Q. Have you ever had anything removed from your body?

Tonsils. Gall bladder. Marble. (Don't ask.)

Q. What is the last heavy item you lifted?

A fridge.

Q. Have you ever been knocked out?

You bet.

BULLSHITOLOGY

Q. If it were possible, would you want to know the day you were going to die?

On the day, yeah. Before that? No.

Q. If you could change your name, what would you change it to?

Something shorter. Do you know how hard it was to learn to spell my name in kindergarten? Bloody parents didn't think of that, did they?

Q. What colour do you think looks best on you?

Um... I haven't a clue.

Q. Have you ever swallowed a non-food item?

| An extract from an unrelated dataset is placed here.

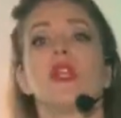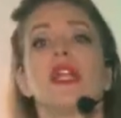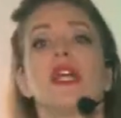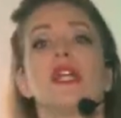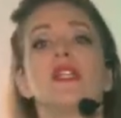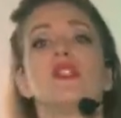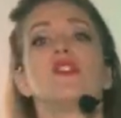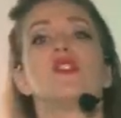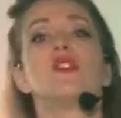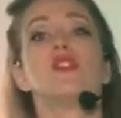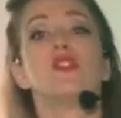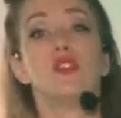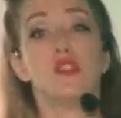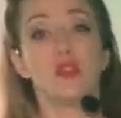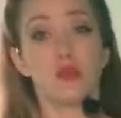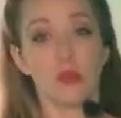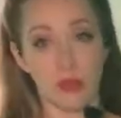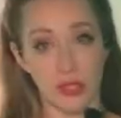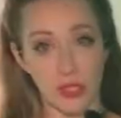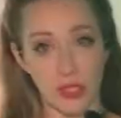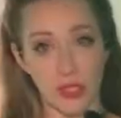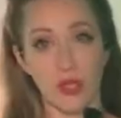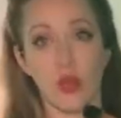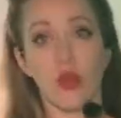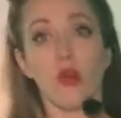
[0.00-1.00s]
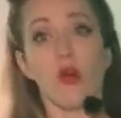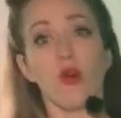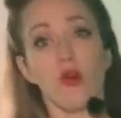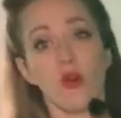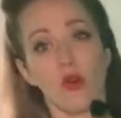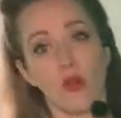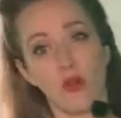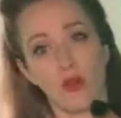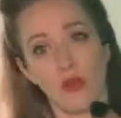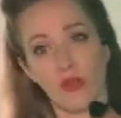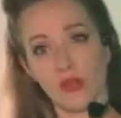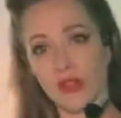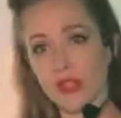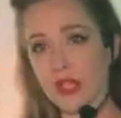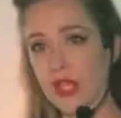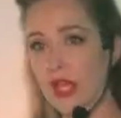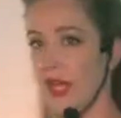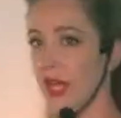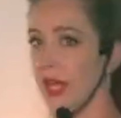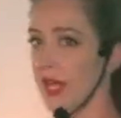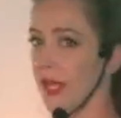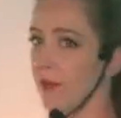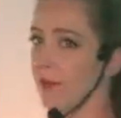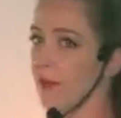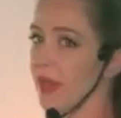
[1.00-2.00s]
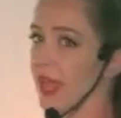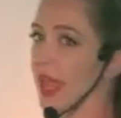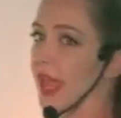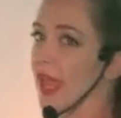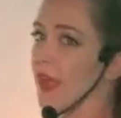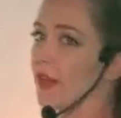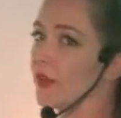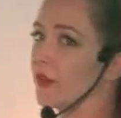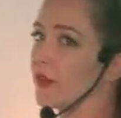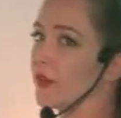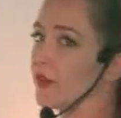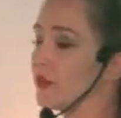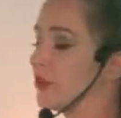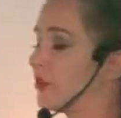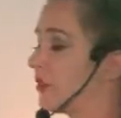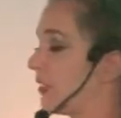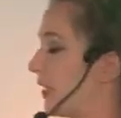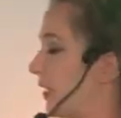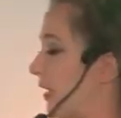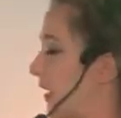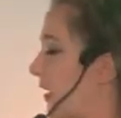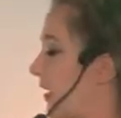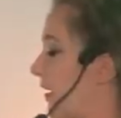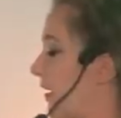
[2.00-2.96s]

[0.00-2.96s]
let's do it all the time. Energy,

Yes. No, I will not elaborate.

DAREOLOGY

Q. Would you kiss a member of the same sex for $100?

Yes.

Q. Would you allow one of your little fingers to be cut off for $200,000?

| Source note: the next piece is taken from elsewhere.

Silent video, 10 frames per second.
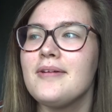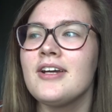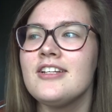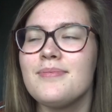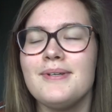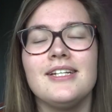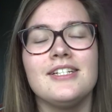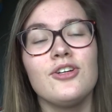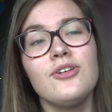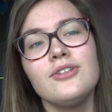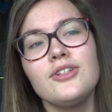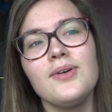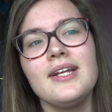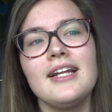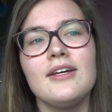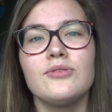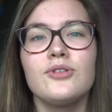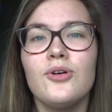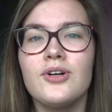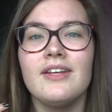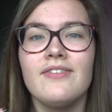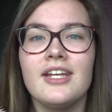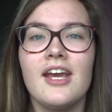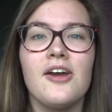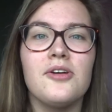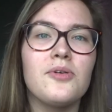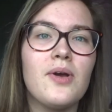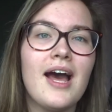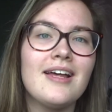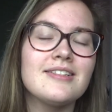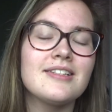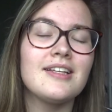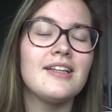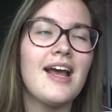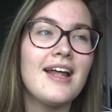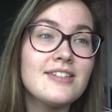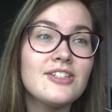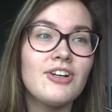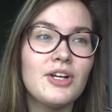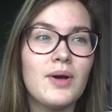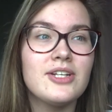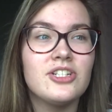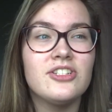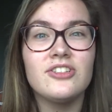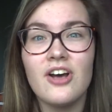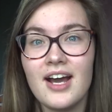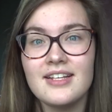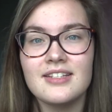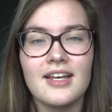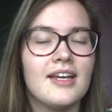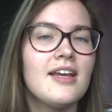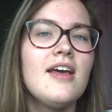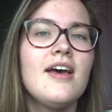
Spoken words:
I'm going to be doing a little talky video, answering questions, not asking.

Yes. But only under anaesthetic. (That's almost house! I'd lose a finger for a house.)

Q. Would you never blog again for $50,000

I think it says a lot about me that I'd cut my finger off long before I'd stop blogging... (Unless that doesn't count fic-posts, cos they're really all that's kept me sane this last month. *sigh*)

Q. Would you pose naked in a magazine for $250,000?

Bloody hell yes. I'd get a house *and* keep all my limbs.

Q. Would you drink an entire bottle of hot sauce for $1000?

Have done and for far, far less.

Q. Would you, without fear of punishment, take a human life for $1,000,000?

Now that's a tricky question. I wouldn't murder someone, but depending on the circumstances, yes, I'd take a human life.

DUMBOLOGY

Q: What is in your left pocket?

No pocket. No trousers.

Q: Is Napoleon Dynamite actually a good movie?

Nope. Crap crappity crap.

Q: Do you have hardwood or carpet in your house?

Tiles. Fucking *everywhere*. We freeze in winter.

Q: Do you sit or stand in the shower?

I stand?

Q: How many pairs of flip flops do you own?

None.

LASTOLOGY

Q: Last person who texted you?

A girl from class, I think.

Q: Last person who called you?

The same girl, I think. She needed help tying her shoelaces.

Q: Person you hugged?

My brother.

FAVOURITOLOGY

Q: Number?

*points at username*

Q: Season?

Spring. I love the change in weather, and I love it as it gets warmer.

Q: Colour?

Red.

CURRENTOLOGY

Q: Missing someone?

Yes. Very much.

Q: Mood?

Melancholy now, thanks to you, meme.

Q: Listening to?

Forget Me Not by Lucie Silvas, courtesy of a fanmix that popped up yesterday. Bloody hell it's a sad song.

Q: Watching?

Carlton, my fish.

Q: Worrying about?

Oh, everything.

Q: Wearing?

T-shirt and boxers - I'm still in bed. *g* Bless whoever invented laptops.

RANDOMOLOGY

Q: First place you went this morning?

The bathroom, naturally.

Q: What can you not wait to do?

Graduate.

Q: Do you smile often?

Not often enough, I think.

Q: Are you a friendly person?

I try to be and I mostly get on with everyone, but don't often make friends. Yeah, even online - there's a difference, I think, between being nice and being socially adept.